Medical experts are now sounding the alarm about couples who rush to the altar without understanding their genetic compatibility or underlying health conditions that could turn their dream of raising a family into years of heartbreak. The push for mandatory premarital medical screening comes as fertility clinics in Nairobi and major towns report increasing cases of couples discovering serious reproductive issues only after months or years of trying to conceive.

Walk into any maternity ward from Kenyatta National Hospital to Moi Teaching and Referral Hospital, and nurses will tell you the same story – couples arriving devastated after discovering one partner carries genetic conditions that could have been identified with simple blood tests before marriage. Sickle cell disease, thalassemia, and other inherited disorders continue claiming young lives because parents never knew they were carriers.

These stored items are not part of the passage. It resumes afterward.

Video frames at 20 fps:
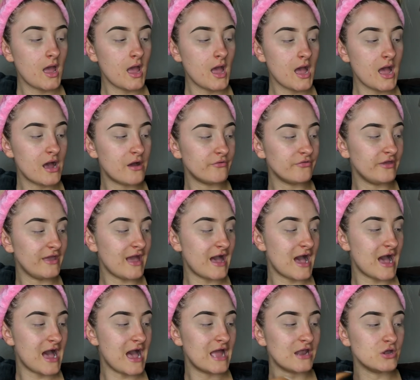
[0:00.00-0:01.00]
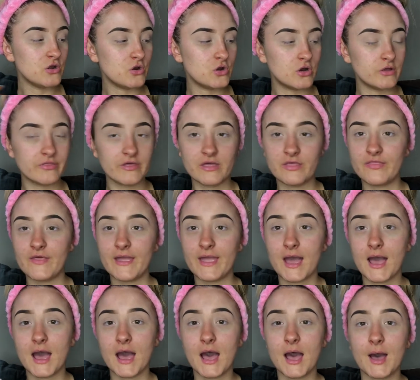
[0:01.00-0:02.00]
how they are. I know that they
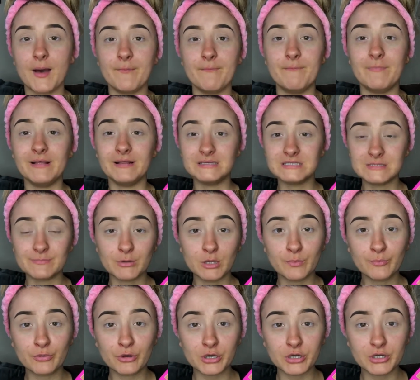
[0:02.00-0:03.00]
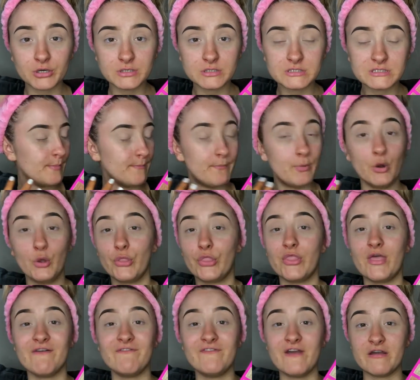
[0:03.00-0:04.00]
are buildable products, but
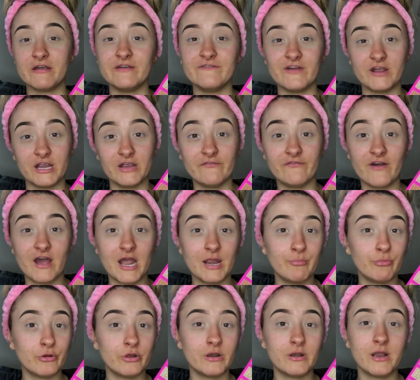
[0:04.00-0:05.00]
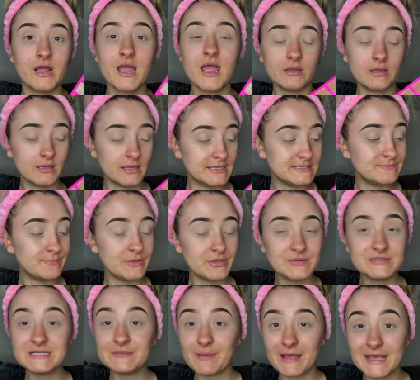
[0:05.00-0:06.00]
they're very, very vibrant. It's
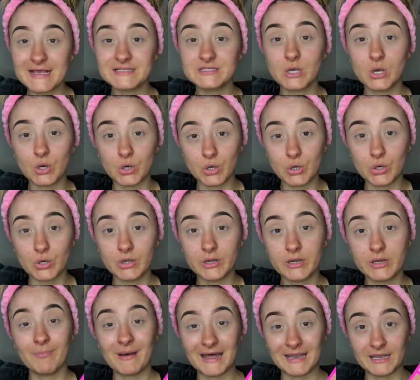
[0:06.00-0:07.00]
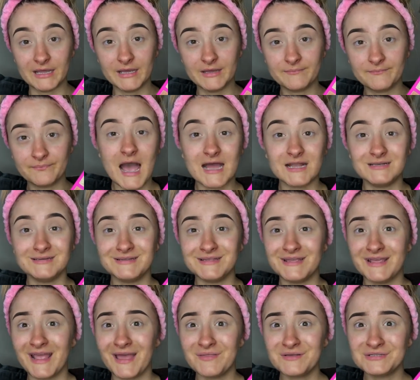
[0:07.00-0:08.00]
Beauty Bay's own palette, and
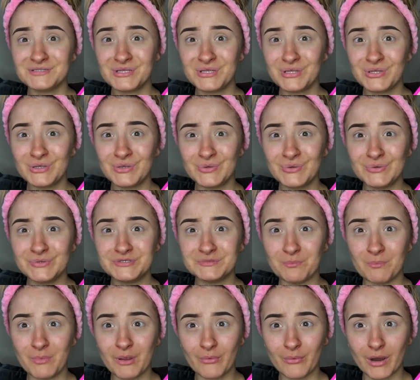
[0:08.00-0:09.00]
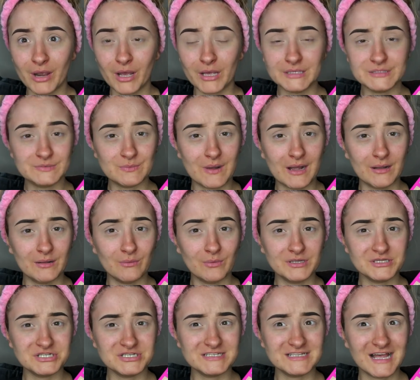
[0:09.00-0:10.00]
you get this huge mirror as well,
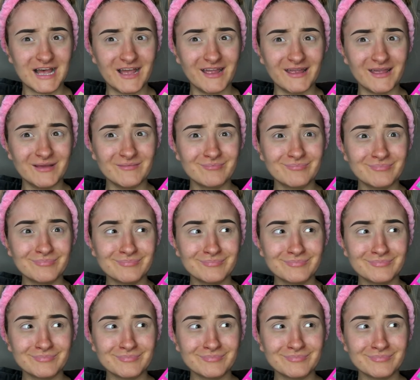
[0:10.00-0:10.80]
which is like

The situation hits different in our communities where infertility carries heavy stigma, especially for women. That young wife sending M-Pesa to every prayer meeting and traditional healer promising miracles might simply need medical intervention that could have been planned before the wedding bells rang. County hospitals across the country report treating couples who've spent their life savings – money that could have bought land or started businesses – chasing solutions to problems that proper screening would have revealed early.

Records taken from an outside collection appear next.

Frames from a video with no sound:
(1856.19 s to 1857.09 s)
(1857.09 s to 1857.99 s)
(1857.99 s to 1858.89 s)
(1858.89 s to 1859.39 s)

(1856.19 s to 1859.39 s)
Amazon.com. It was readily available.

Beyond fertility, premarital screening catches sexually transmitted infections, diabetes, hypertension, and mental health conditions that affect family planning decisions. Think about it – that boda boda operator who discovers he's diabetic during screening can start managing his condition before it affects his ability to provide for his family.

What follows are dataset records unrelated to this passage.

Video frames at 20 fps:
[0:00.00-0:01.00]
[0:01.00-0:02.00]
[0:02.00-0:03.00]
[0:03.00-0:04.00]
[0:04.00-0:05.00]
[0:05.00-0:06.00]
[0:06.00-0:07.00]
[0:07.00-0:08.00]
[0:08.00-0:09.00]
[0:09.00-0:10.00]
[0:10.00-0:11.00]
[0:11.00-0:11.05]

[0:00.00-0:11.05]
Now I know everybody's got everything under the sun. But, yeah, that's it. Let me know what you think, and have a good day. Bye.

Religious leaders and traditional marriage counselors are slowly embracing medical screening as part of marriage preparation, recognizing that healthy families build stronger communities. Some churches in Nairobi already require couples to present medical clearance alongside their marriage certificates.

The real question facing young Kenyans today is whether we're ready to normalize medical screening as much as we've normalized lengthy wedding planning and expensive dowry negotiations. Should knowing your partner's medical status be as important as knowing their family background?